Ulver – Little Boy
Sofern nach Russian Doll noch Fragen offen waren, stellt Little Boy nun klar: Ulver bleiben auf dem Weg des Synthpop, Dark- und Coldwave – die Unterschiede zur erst wenige Wochen alten Vorgängersingle sind jedoch eklatant in der strukturellen Natur.
Die Norweger haben diesmal nicht nur weniger zum Hintergrund der Nummer zu erzählen (außer: „Boom! ‚Little Boy‘, a strange song for strange times. We have no other comment at this moment. This is a time for withdrawal, a time for reading and listening to music.
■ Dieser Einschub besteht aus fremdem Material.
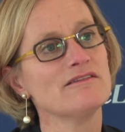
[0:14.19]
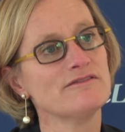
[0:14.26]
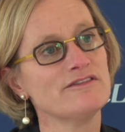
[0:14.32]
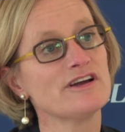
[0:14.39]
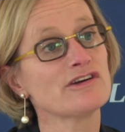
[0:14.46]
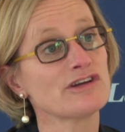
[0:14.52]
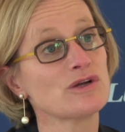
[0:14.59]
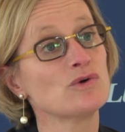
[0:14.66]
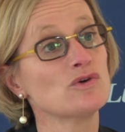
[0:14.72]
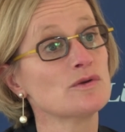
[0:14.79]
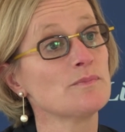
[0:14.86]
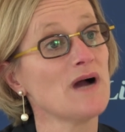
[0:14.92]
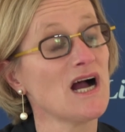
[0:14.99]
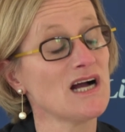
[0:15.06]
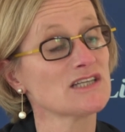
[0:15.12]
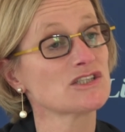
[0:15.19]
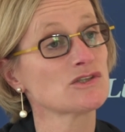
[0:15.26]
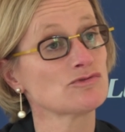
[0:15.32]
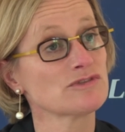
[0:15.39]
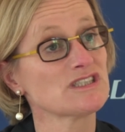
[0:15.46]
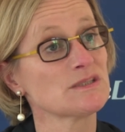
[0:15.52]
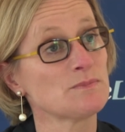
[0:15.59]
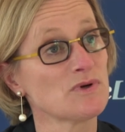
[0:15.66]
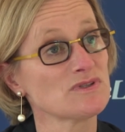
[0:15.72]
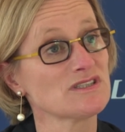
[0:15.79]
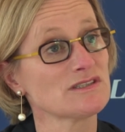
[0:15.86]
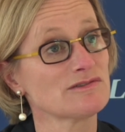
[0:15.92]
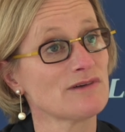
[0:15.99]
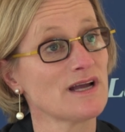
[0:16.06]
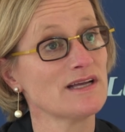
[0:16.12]
very good partial
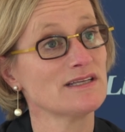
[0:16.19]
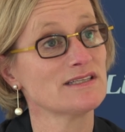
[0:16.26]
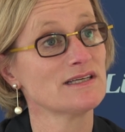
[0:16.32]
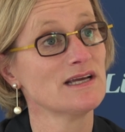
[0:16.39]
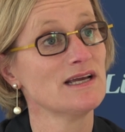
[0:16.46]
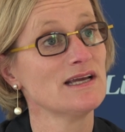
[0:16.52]
response rate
The song is free on Bandcamp, with the option to donate a little something if you want to. Thank you, and take care. Ulver“), viel mehr war und ist Russian Doll auch deutlich expliziter für ein Leben als auf sich alleine gestellte Single ausgelegt, während Little Boy (mit einem Atompilz am Cover – anstelle eines Knaben, wie es nach der Vorgänger-Veröffentlichung vielleicht nahe gelegen wäre) nun in Aufbau und Form förmlich danach schreien würde, in einem Album-Kontext noch stärker aufzublühen.
Das beginnt damit, dass das Ohrwurm-Potential bei dem vorausgeschickten Hit vom Valentinstag trotz einer stilistischen und ästhetischen Deckungsgleiche deutlich höher war, indem alleine die Struktur griffiger und kompakter ausgelegt war. Little Boy umgarnt seine Eingängigkeit dagegen weniger unbedingt, schlängelt sich vielmehr wie ein Leviathan entlang der Melodiesucht und badet letztendlich sogar in einem kakophonisches ätherischen Ambient-Drone voller Dudelsäcke und unheilvollem Suspence, der als die Dynamik herausnehmendes Durchatmen wie geschaffen für eine Überleitung im Fluß eines größeren Ganzen wäre.
Insofern lässt Little Boy mit anderen Stärken als das offensichtlichere Russian Doll auch mehr Raum zum Entdecken von Details, ohne dabei die offenkundige Sorgfalt der vor Akzenten nur so strotzenden Produktion jedoch aufzudrängen. Neben dem dramatisch einsetzenden, dann ganz im Dienst der Sache aufgehenden E-Piano oder dem Hall auf den Vocals von Rygg schraubt sich gerade der modulierte Bass etwa imVerlauf zu verschieden prominent ausgeleuchteten Stellungen im Mix – mal vor die dystopisch-heulenden Gitarrenflächen und dann wieder hinter die postapokalyptischen Synth-Texturen.
Vor allem begeistert aber das stampfende Schlagzeugspiel, das bereits zu Beginn in neonfärbiger Progressivität nervös zuckt und kaum zu bändigen ist, an den organischen Toms rollt und die Snare jazzig frickeln lässt. Grandios! Noch besser ist dann eben nur, wenn sich die Nummer zur Mitte hin einen beinahe triumphal angedeuteten Auslauf gönnt, sich immer mehr zum heroischen Klangmeer auffächert und gar zur Noise fiepend flirtet, um eine Atmosphäre zu erzeugen, die sogar an Phasen weit vor The Assassination of Julius Ceasar (ungefähr: Mitte des vorletzten Jahrzehnts) denken lässt. Einigen wir uns also darauf, dass das größte Manko von Little Boy seine einfach viel zu kurz bemessene Spielzeit ist, die mit rund fünfeinhalb Minuten ruhig noch deutlich ausführlicher streunen und forschen hätte dürfen.